Blog Post

Moneyball And The DBA


“Moneyball” has been a thing for a while now. It’s shorthand for the application of quantitative data analysis to the various aspects of a sport, from individual player stats to how the team’s members are arrayed on the field. Many – including many current and former players – lament that the heavy emphasis on numbers-crunching has robbed sports of much of its intangibles, and has made game play boring and uninspired.

I’m not here to argue one way or another about the pro’s and con’s of statistical analysis in the sporting world. I bring it up because a recent interview on the subject, specifically on how MLB teams used SA to determine many aspects of the game: defensive positioning, pitch selection, lineups, and so on, caught my eye, and made me think about how Moneyball works for the DBA.

The interview struck a chord with me because, as DBA’s, we rely on the analysis of many such statistics to help us determine how to optimize server and database settings. We collect data, establish benchmarks, compare snapshots, fret over deltas. And there are times, I think, when we can’t see the forest for the trees.

This happened to me recently. I had to refactor a table with a couple of billion rows in it because the IDENTITY column, declared at its inception as integer, was about to run out of values, and we needed to change it to bigint. Since this was going to involve a new table anyway, it seemed like an excellent time to cull old, under-performing indexes, check to see if there were any missing indexes that could be valuable, and change the clustering key, which I already knew was defective. The IDENTITY column had been made the PK, clustered, but the table was a child table with a FK to the parent, and is never queried except in conjunction with the parent. The obvious choice – or perhaps I should say, with greater honesty, the knee-jerk choice – was to make the parent key the lead in a compound key of ParentID/ChildID.

I ran a query to see if there were any indexes with very high writes and very low reads, and found one that was completely unused, and one that had just over two dozen reads in the two months since the server was last restarted (compared to several million writes), and made immediate plans to drop these. I also planned to drop a covering index that had a high number of seeks, but that I believed would be effectively replaced by the new clustered index, which would also make obsolete two other indexes on the parent key.

All went well with the conversion, until the following morning, when several jobs that query this table began bogging down, blocking and deadlocks went through the roof, and all proverbial hell broke loose. Within minutes I’d moved to restore two of the three indexes that I’d dropped, disabled several jobs until the processing could catch up, and begun to try and understand what had gone wrong.

It wasn’t until I’d spent some time talking to the developers that I realized my mistake. I had relied on the index usage statistics to make my decisions, and hadn’t bothered to consider the how’s and why’s of those original indexes.

The low read/high write index was indeed seldom used, but was a covering index for a critical procedure that ran once or twice a week, one that would drone on for hours as it walked all two billion rows and performed some calculations.
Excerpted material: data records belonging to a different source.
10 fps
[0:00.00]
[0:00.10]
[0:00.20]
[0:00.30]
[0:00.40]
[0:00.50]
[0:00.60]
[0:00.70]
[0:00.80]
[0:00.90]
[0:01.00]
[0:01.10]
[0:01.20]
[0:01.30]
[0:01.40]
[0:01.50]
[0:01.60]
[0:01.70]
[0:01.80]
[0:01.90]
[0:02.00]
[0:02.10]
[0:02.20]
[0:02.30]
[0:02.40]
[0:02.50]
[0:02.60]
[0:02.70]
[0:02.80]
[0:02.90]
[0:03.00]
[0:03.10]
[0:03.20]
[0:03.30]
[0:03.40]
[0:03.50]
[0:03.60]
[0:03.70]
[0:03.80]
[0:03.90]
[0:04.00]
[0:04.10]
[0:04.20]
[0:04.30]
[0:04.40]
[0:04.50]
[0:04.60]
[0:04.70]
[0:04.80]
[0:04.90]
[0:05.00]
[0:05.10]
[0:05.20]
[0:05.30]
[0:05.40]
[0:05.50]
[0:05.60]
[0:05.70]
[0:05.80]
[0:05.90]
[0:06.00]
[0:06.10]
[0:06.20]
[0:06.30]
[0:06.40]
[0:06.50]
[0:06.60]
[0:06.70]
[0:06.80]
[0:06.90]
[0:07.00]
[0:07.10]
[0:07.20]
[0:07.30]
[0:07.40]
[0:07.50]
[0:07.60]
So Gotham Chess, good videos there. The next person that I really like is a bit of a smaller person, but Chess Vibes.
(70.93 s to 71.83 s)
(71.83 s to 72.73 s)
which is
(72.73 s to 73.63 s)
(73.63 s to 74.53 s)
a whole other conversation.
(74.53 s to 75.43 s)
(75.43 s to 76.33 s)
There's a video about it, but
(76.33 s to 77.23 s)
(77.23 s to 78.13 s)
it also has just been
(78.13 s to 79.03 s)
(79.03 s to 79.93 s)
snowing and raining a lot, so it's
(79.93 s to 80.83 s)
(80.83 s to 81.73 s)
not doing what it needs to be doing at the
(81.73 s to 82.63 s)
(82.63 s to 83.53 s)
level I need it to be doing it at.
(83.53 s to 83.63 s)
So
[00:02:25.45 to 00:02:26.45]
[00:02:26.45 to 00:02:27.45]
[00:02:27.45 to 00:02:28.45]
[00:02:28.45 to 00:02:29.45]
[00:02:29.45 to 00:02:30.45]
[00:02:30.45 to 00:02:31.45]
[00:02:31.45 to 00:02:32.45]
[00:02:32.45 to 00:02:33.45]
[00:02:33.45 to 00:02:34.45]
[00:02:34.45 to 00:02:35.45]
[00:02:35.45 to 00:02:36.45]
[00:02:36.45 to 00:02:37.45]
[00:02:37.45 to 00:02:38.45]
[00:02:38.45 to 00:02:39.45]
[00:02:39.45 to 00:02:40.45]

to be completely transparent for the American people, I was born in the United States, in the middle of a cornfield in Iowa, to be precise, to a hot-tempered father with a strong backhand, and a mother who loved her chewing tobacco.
The high seeks index that I thought would be supplanted by the new clustered index in fact should have been the new clustering index, since it contained every column in the table (a fact that didn’t show up in the usage stats analysis), and was a much better fit (as the optimizer already knew) than the clustering key I’d concocted.

All these things would have come to mind much sooner had I taken the time to talk to one or two of the process owners and developers. Instead, I relied purely on the stats to guide my decisions. Needless to say, that was a valuable (albeit embarrassing) lesson to learn.

Many, if not most, of us do not have the luxury of having built our servers and databases from the ground up – we have inherited them from others, and as the cliche goes, “they are what they are”. Gathering and analyzing statistics is valuable, to be sure, but we can’t ever forget that computers are here to help people, not the other way around. Take some time to learn as much as you can about the business behind the data and the applications. Your people will thank you.